- Adding city lights to your planet often adds something of a magical touch to the planet as a whole, however they're not a subject that's well covered from a tutorial point of view, I could only find two such tutorials on the issue. So here we will learn more about how to create them.


City lights are what they say they are. For the larger cities on your inhabited planet (notice, inhabited, adding city lights to a gas giant or something that appears to be poisonous doesn't look too great), they may emit just enough light to be seen at a distance, a very feint speck on the planet. However seeing them as a dry pixel attached to a planet shadow isn't necessarily the best way to go about creating them. Light has a glow about it, and when you see it in such darkness, it seems near mystical.

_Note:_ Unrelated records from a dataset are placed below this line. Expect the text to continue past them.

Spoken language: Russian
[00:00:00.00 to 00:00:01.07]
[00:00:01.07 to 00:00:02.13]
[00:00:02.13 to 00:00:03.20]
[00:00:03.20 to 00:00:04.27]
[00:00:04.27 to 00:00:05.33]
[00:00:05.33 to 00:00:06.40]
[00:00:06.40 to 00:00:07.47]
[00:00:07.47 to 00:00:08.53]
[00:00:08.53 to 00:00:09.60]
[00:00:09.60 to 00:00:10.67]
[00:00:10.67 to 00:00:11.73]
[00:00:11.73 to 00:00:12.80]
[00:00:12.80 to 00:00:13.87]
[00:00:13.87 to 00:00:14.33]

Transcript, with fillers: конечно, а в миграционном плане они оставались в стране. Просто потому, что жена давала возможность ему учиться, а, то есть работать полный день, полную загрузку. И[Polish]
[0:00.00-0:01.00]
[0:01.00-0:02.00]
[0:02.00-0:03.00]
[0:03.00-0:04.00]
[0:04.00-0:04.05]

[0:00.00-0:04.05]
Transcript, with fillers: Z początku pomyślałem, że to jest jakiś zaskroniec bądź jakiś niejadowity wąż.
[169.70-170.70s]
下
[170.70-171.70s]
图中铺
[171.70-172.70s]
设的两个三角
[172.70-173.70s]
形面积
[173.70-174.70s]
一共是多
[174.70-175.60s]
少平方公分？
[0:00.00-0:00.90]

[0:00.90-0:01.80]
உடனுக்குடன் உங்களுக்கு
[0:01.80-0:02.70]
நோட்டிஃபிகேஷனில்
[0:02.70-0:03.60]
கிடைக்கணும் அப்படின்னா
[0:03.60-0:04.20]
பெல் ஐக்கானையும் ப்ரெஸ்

Think about the patterns in how we colonise our planets. A lot of cities reside on coastlines, so you may expect to see a trail of lights marking out a coastline for your planet. Also, many cities are inland, so don't forget to include some there. If you have water, don't expect to see cities there, so omit areas of light.

The available tutorials (see related links below) have one common method in mind. That is the manipulation of textures to create the city lights effect, rather than painting them in manually, which is an alternative. So keeping to track of what's already been said concerning city lights, here is a further take on them.

The method I will demonstrate requires no new texture application at all. It can all be done using the planet texture we have have now, and the magic wand tool.

First, set a tolerance level of 40 or above on the magic wand, and select an area on the texture where you get a large selection, most of the planet in fact. On a new layer, fill the selection with white. Deselect, and invert the white to black. What you get now is a series of white dots all over your planet texture.

Now the beauty of this is that the lights now fit your planet texture perfectly. The problem with most city lights is that they just don't fit, and look severly out of place. So now it's time to refine these lights. First, set the layer blending to screen or linear dodge, reduce the opacity slightly and erase unwanted regions.
Duplicate the finished layer and set to colour dodge, increase the opacity to 100%. Duplicate that and merge down once. Repeat that once again. Feel free to add a slight hue to the colour dodge layer.

Getting somewhere now aren't we? It's all about experimentation now, just playing around with the layers and seeing where you can get. I suggest duplicating and adding a glow to begin (use blurring techniques to achieve that effect).

It's all about experimenting now. One thing I find is that smaller planets do better with city lights than larger planets do.

This, I find, is one of the better methods of city light creation. Not in an attempt to blow my own trumpet, but the effects match the texture applied, and already has that spherical nature to it due to the previously applied filter when applying the texture.

 

How to Create City Lights by Tibro
City lights tutorial by rodrigogua

- Experimentation is the key - different planets would have different styles of city lights, if they were to have any at all. The style of city lights you have should correspond to the style of texture you're using.
- They're not obligatory - Some planets wouldn't have them, and some planets simply don't need them. Don't use them if they hurt the composition.